• What the exercise asks
Starting at the line that contains "[0:03.00-0:04.00]", reproduce only the lines through the end of the data, exactly, including both the first and the last; skip the pictures.

• Extracted information
• • • • • • •

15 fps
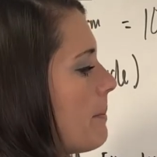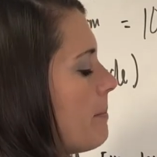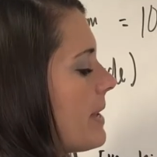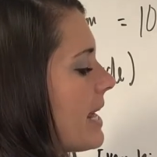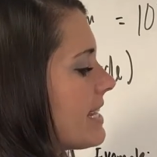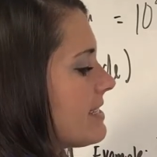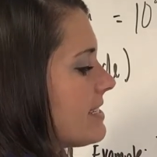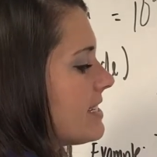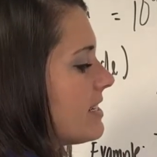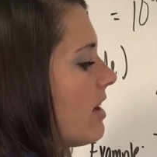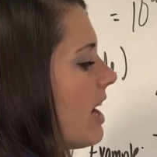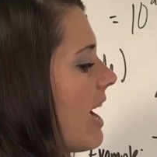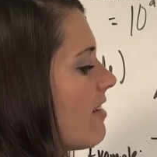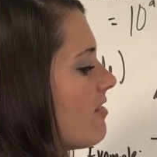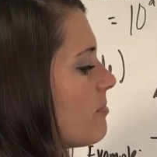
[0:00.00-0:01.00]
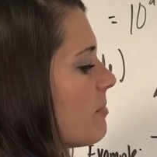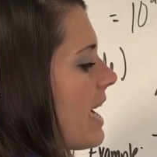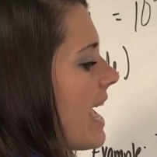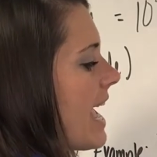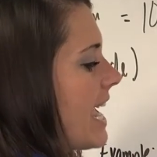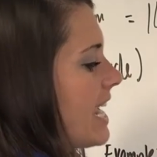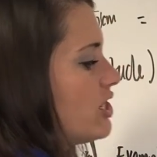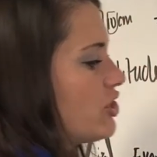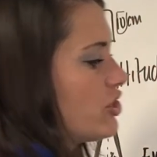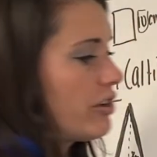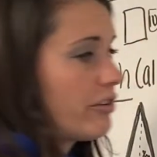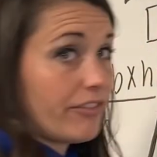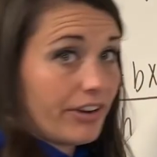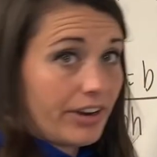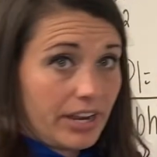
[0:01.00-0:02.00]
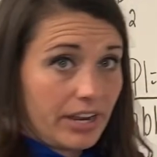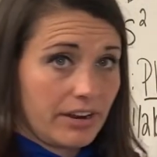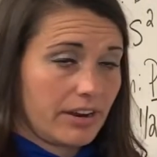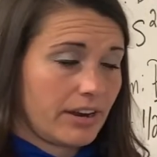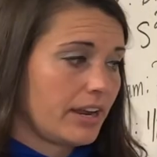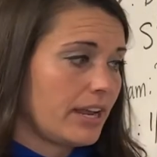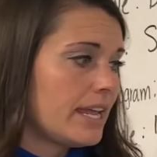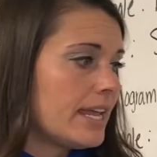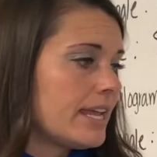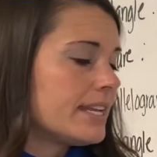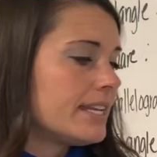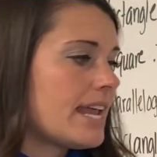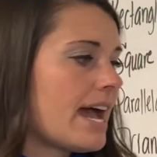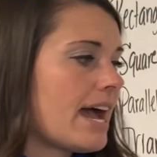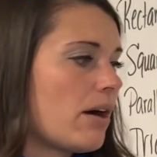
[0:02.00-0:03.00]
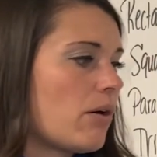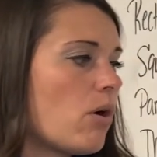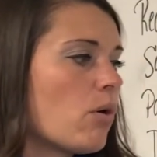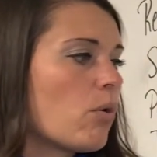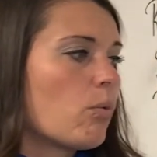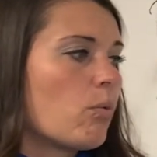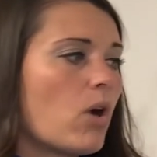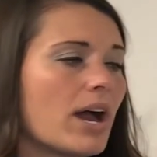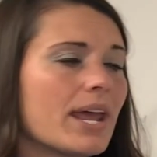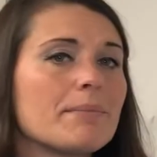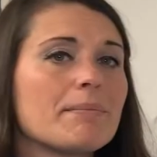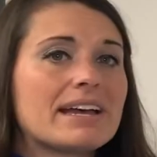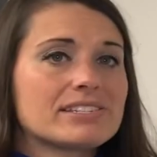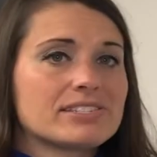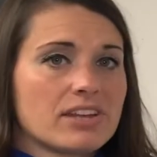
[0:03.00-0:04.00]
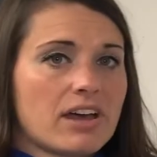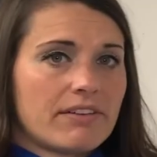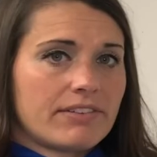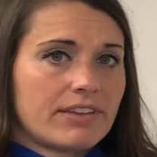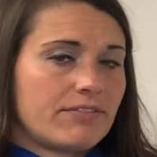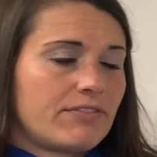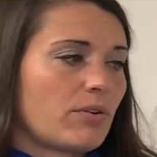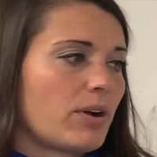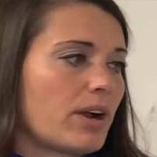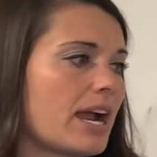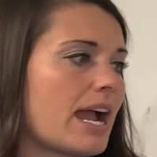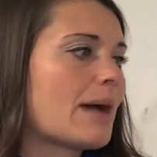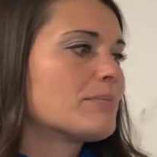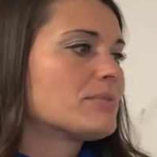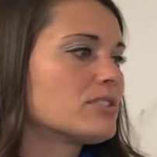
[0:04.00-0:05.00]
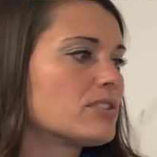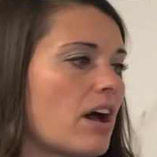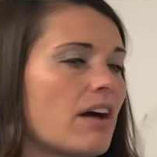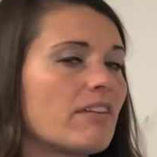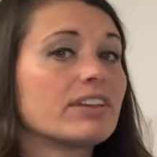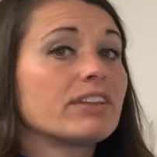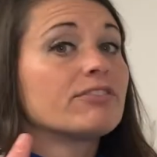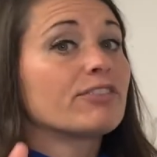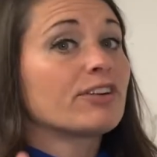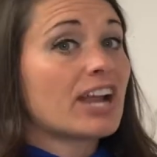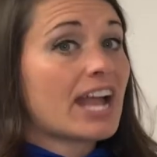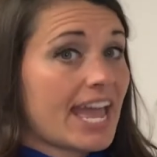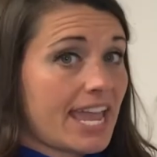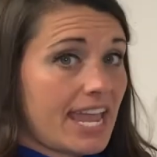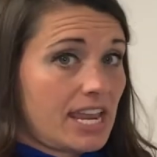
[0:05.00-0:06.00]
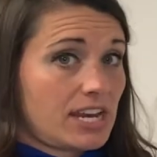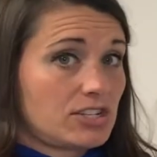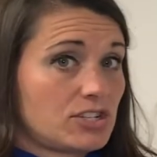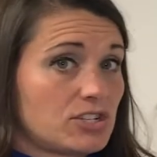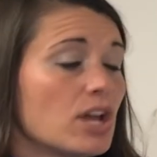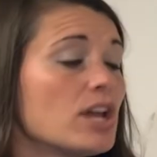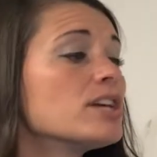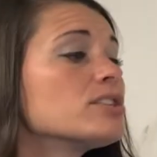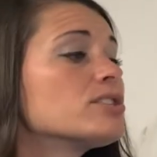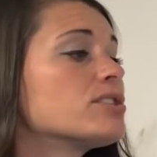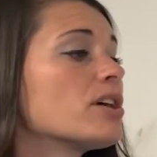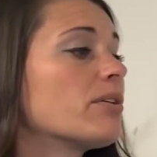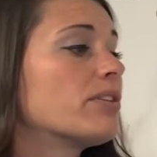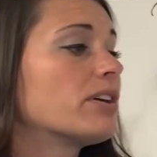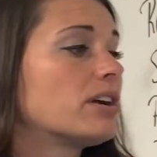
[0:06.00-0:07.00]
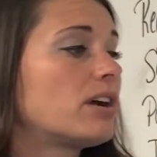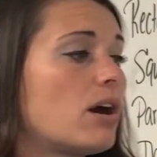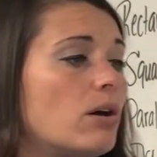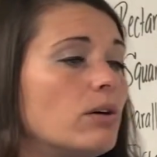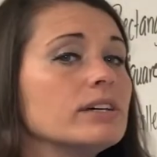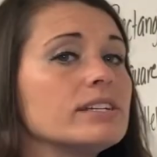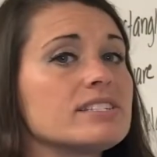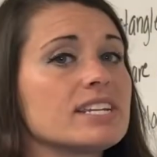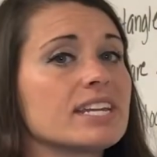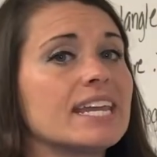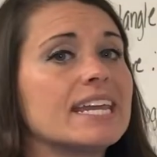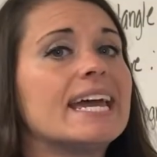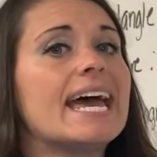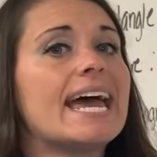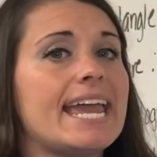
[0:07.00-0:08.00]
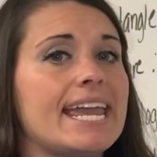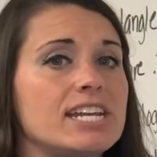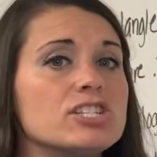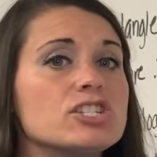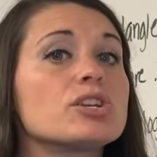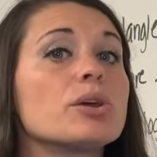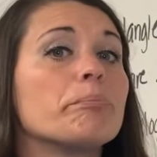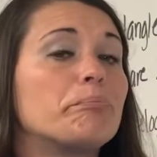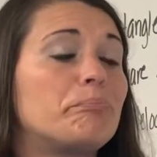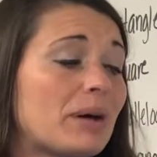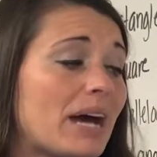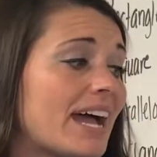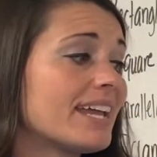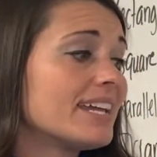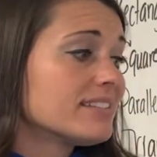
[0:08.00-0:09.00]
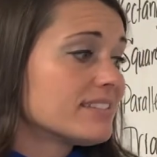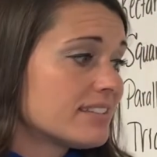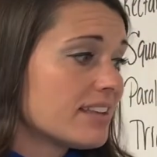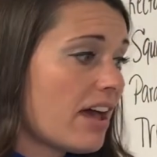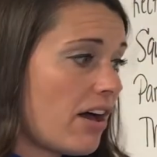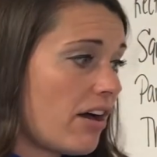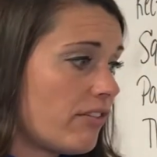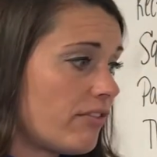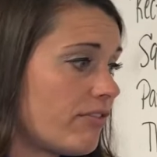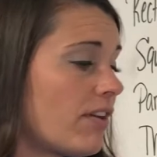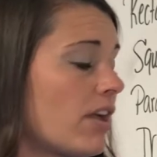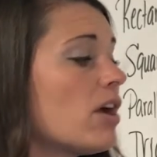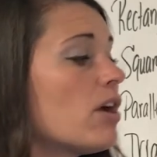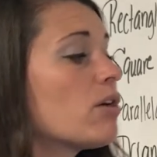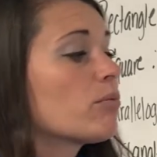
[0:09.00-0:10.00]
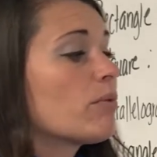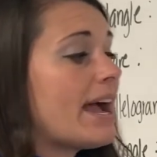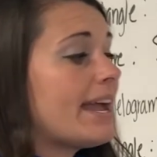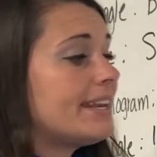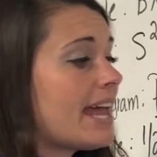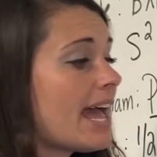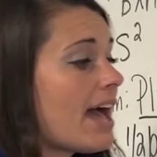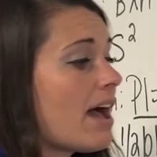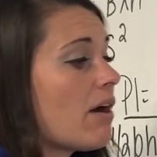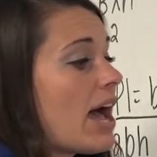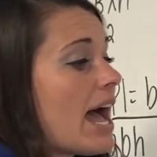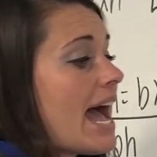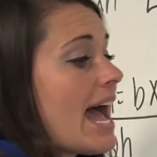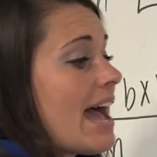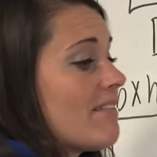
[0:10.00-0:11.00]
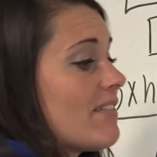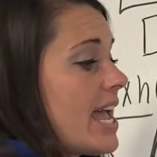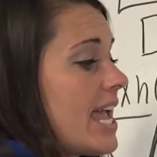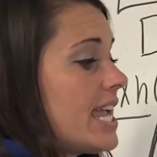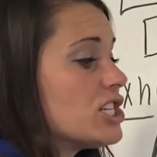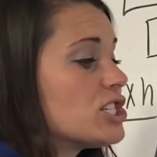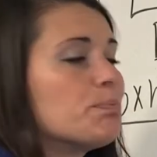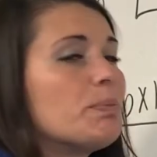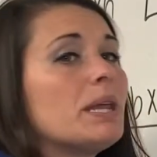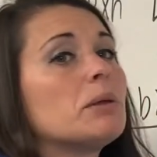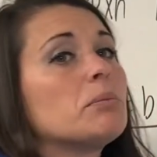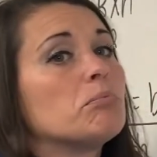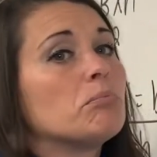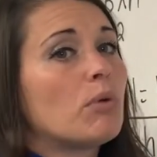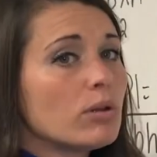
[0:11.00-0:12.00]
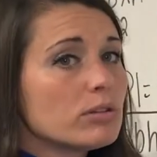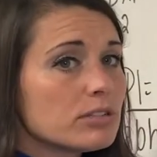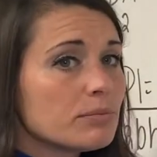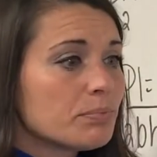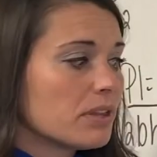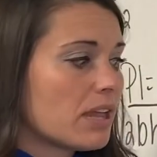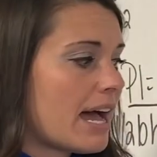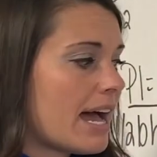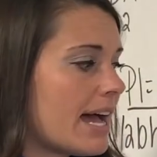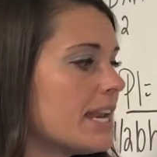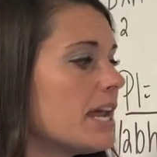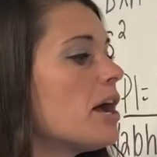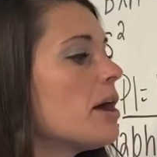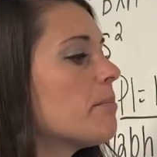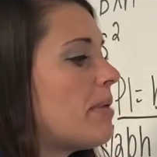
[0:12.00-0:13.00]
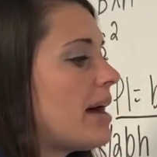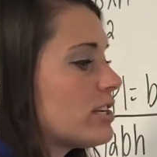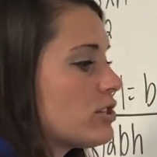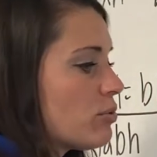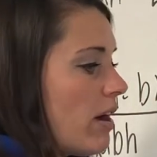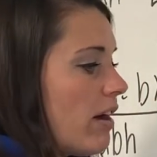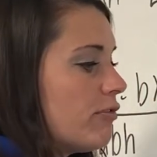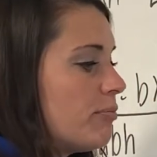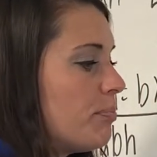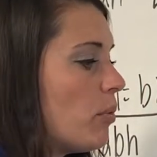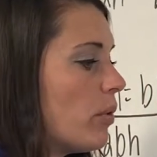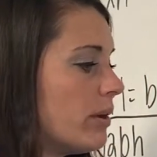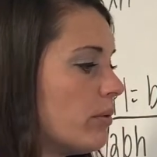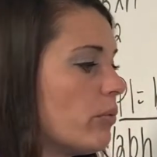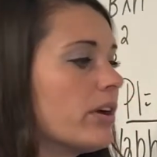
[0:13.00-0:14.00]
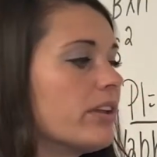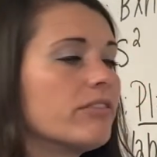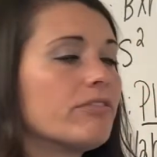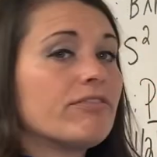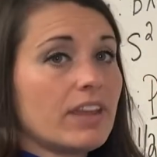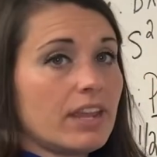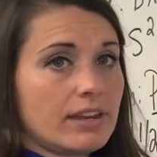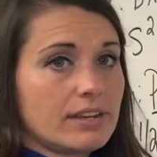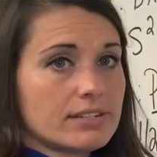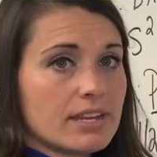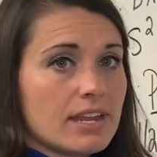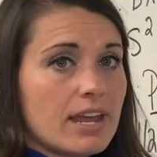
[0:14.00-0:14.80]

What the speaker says: but I still have my h over here. Now, what am I solving for? I'm solving for h. So the goal is to get h by itself. Right now, I have h being multiplied by 12.1 feet.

• • • • • • •

• Exercise result
[0:03.00-0:04.00]
[0:04.00-0:05.00]
[0:05.00-0:06.00]
[0:06.00-0:07.00]
[0:07.00-0:08.00]
[0:08.00-0:09.00]
[0:09.00-0:10.00]
[0:10.00-0:11.00]
[0:11.00-0:12.00]
[0:12.00-0:13.00]
[0:13.00-0:14.00]
[0:14.00-0:14.80]

What the speaker says: but I still have my h over here. Now, what am I solving for? I'm solving for h. So the goal is to get h by itself. Right now, I have h being multiplied by 12.1 feet.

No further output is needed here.